▶ What is needed:
The answer must reproduce all of the data below exactly and contain no images.

▶ Available data:
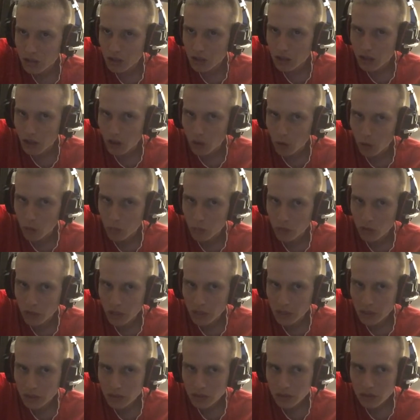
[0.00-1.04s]
home
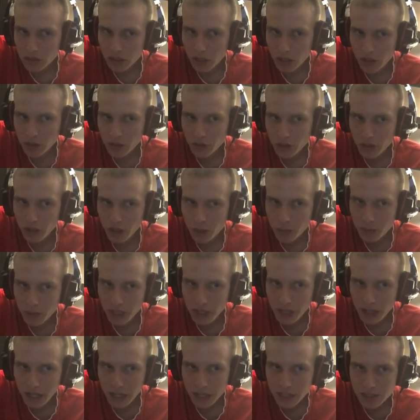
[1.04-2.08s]
runs, 100
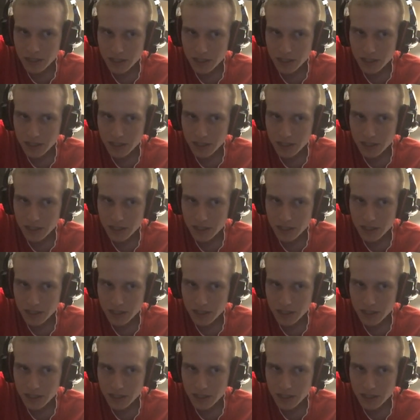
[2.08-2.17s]
RBIs,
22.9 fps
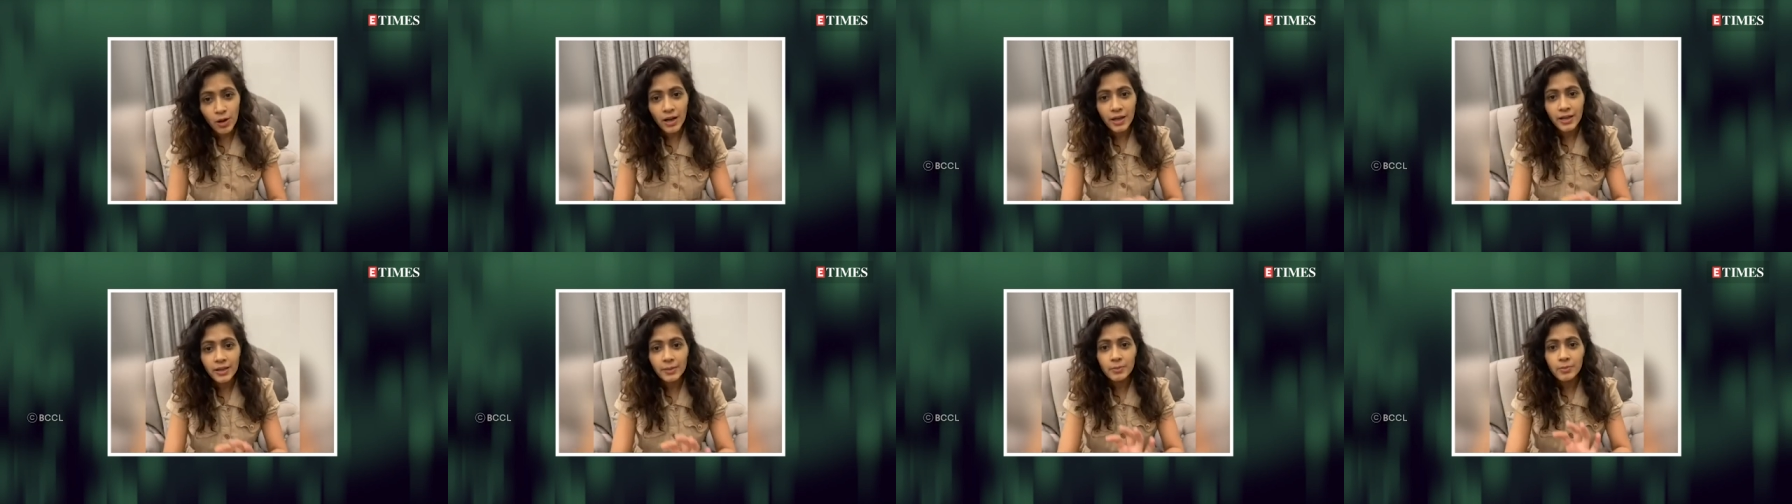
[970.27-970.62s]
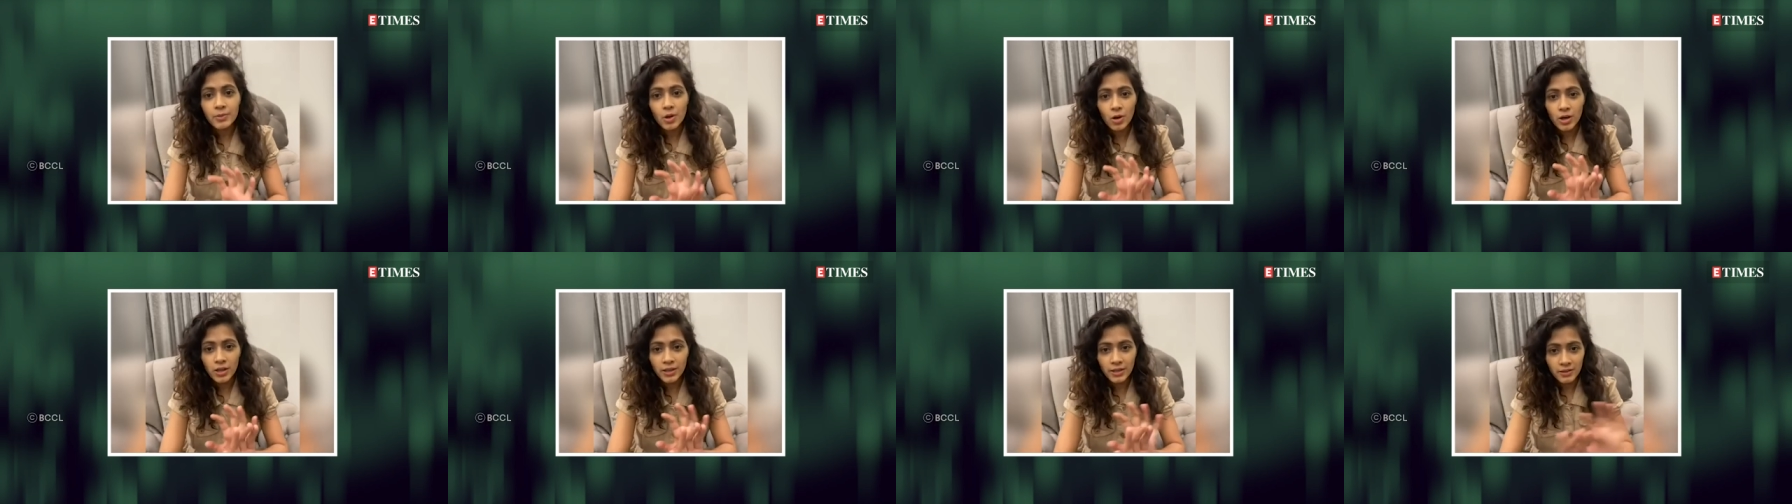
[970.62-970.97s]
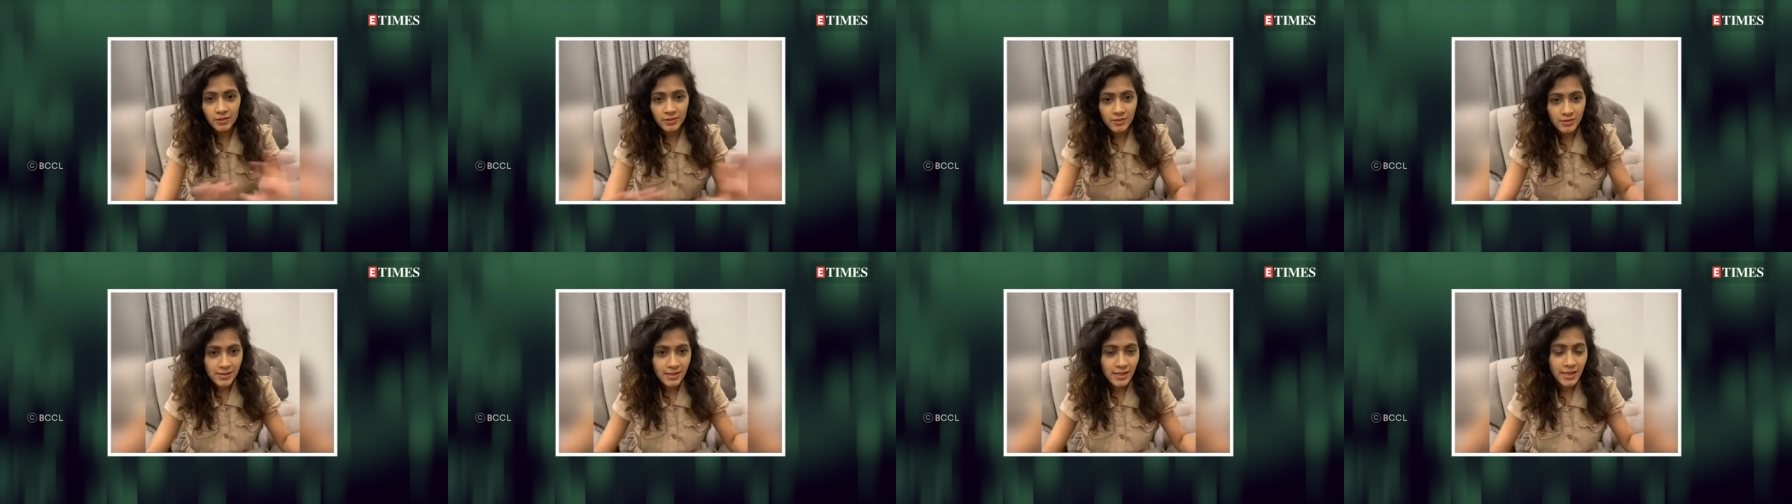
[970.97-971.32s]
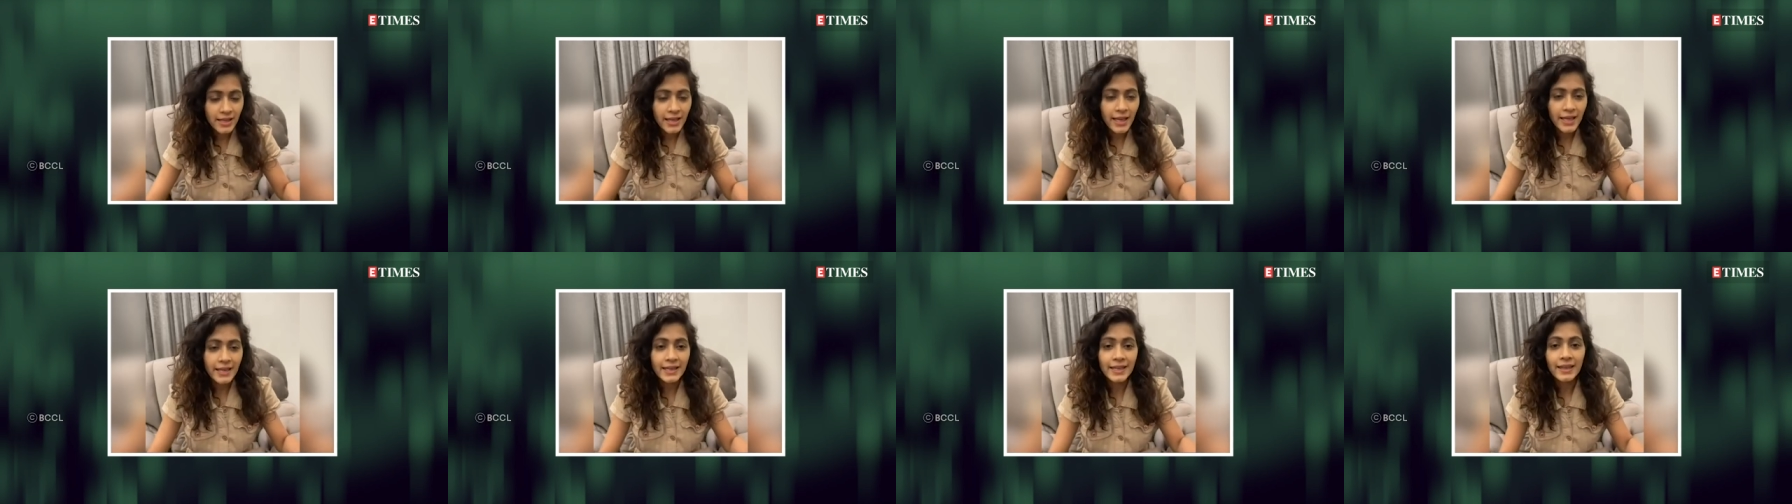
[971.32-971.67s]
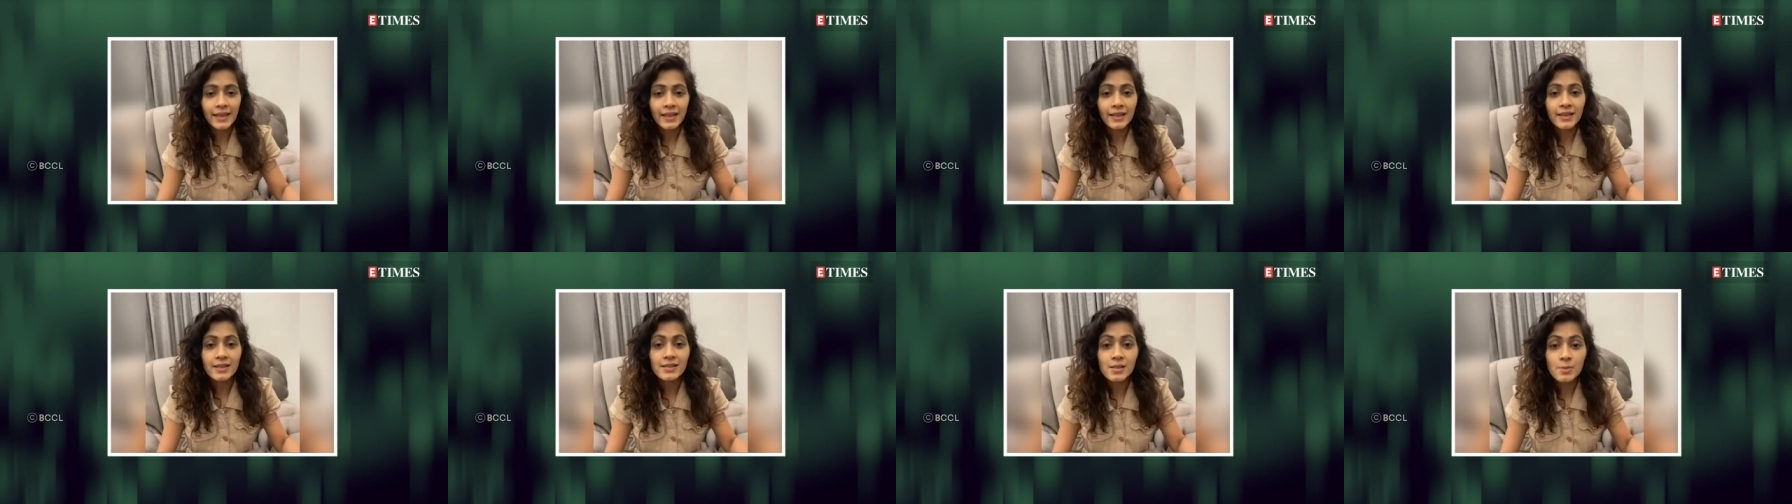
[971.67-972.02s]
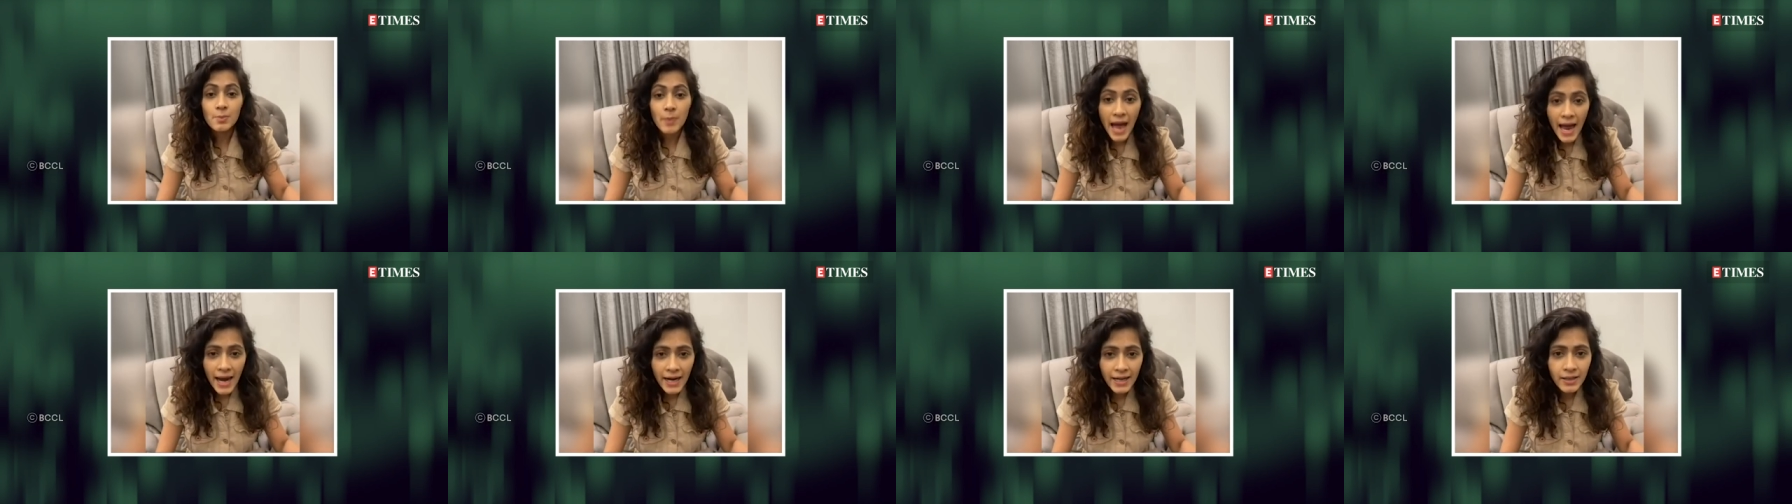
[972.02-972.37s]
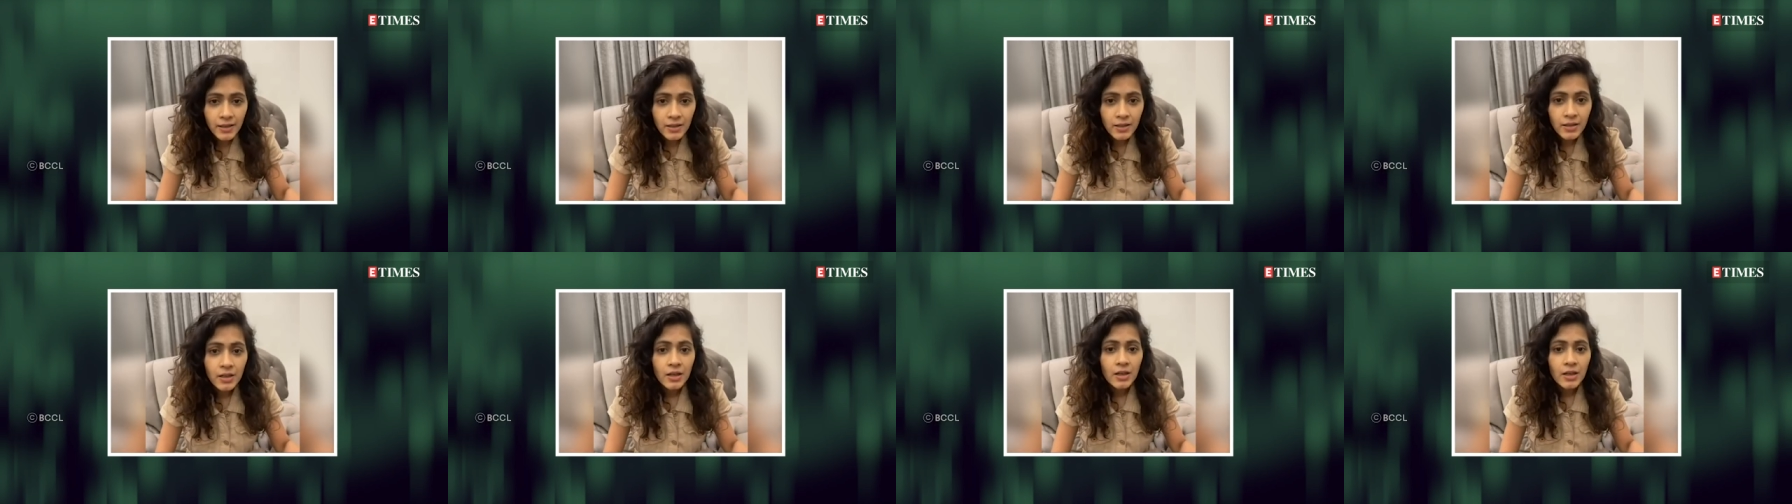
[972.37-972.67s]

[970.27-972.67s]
I am not saying anything is bad,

▶ Exercise result:
[0.00-1.04s]
home
[1.04-2.08s]
runs, 100
[2.08-2.17s]
RBIs,
22.9 fps
[970.27-970.62s]
[970.62-970.97s]
[970.97-971.32s]
[971.32-971.67s]
[971.67-972.02s]
[972.02-972.37s]
[972.37-972.67s]

[970.27-972.67s]
I am not saying anything is bad,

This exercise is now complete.